═══ Dataset records ═══

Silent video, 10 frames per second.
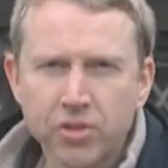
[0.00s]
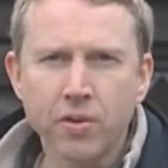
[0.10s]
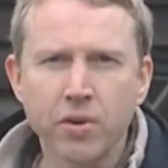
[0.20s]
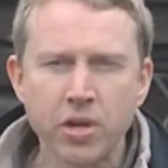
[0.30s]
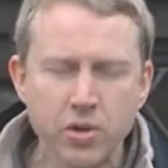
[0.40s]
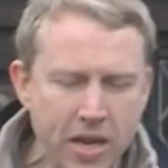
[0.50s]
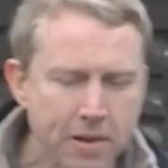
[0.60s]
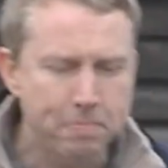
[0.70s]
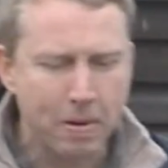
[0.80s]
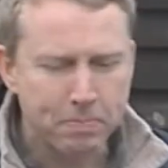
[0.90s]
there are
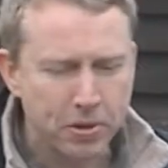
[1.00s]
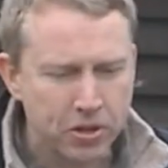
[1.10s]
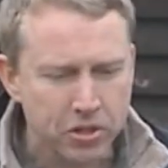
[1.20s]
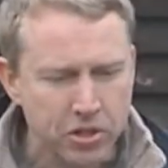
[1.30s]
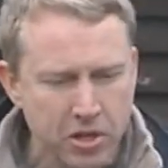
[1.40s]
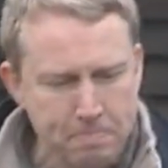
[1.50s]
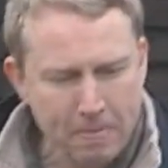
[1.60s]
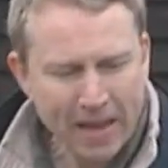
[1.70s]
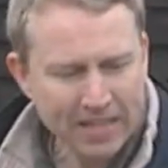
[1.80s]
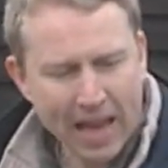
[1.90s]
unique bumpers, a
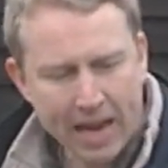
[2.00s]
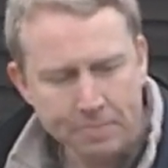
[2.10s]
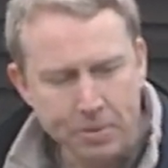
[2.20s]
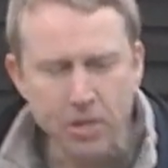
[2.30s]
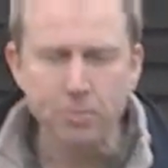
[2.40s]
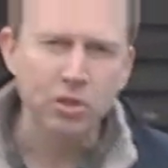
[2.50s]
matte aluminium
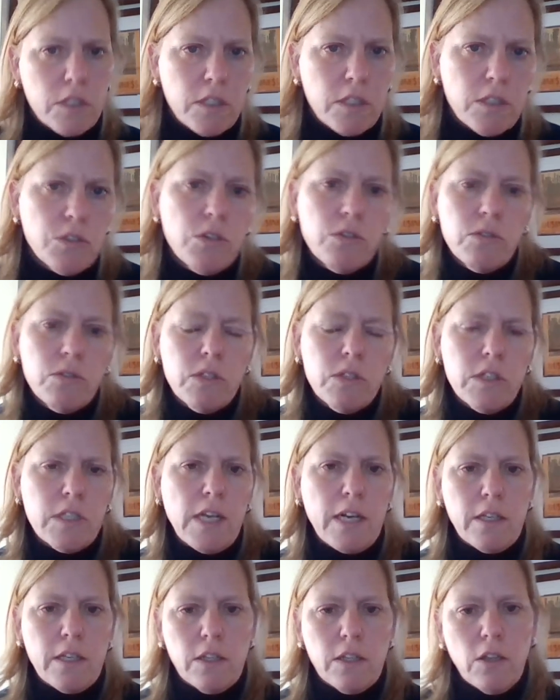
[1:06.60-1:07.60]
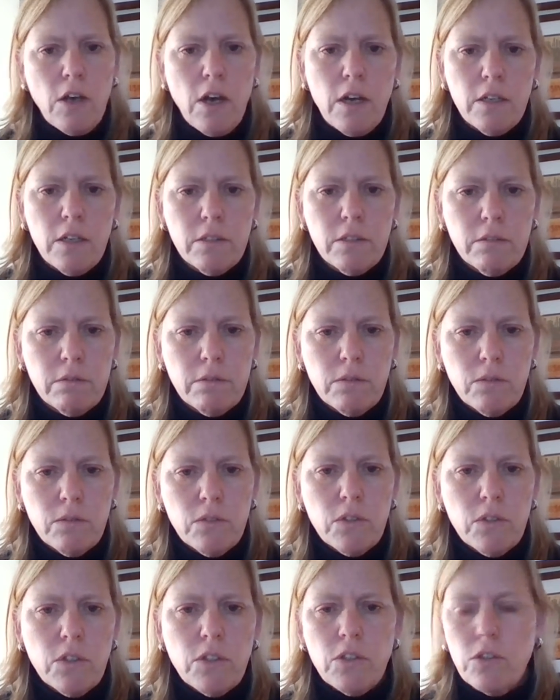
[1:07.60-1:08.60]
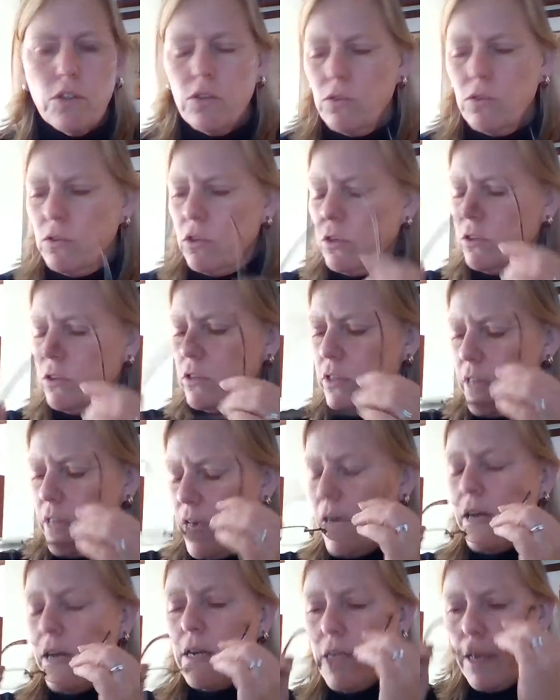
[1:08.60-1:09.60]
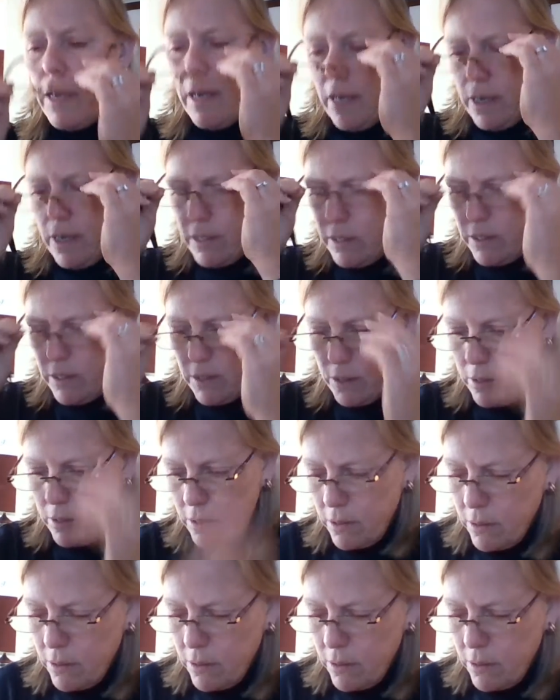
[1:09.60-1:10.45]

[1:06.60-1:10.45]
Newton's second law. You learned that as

═══

**Exercise aim:** Quote the records in full and exactly; skip any image.

**Written solution:**
Silent video, 10 frames per second.
[0.00s]
[0.10s]
[0.20s]
[0.30s]
[0.40s]
[0.50s]
[0.60s]
[0.70s]
[0.80s]
[0.90s]
there are
[1.00s]
[1.10s]
[1.20s]
[1.30s]
[1.40s]
[1.50s]
[1.60s]
[1.70s]
[1.80s]
[1.90s]
unique bumpers, a
[2.00s]
[2.10s]
[2.20s]
[2.30s]
[2.40s]
[2.50s]
matte aluminium
[1:06.60-1:07.60]
[1:07.60-1:08.60]
[1:08.60-1:09.60]
[1:09.60-1:10.45]

[1:06.60-1:10.45]
Newton's second law. You learned that as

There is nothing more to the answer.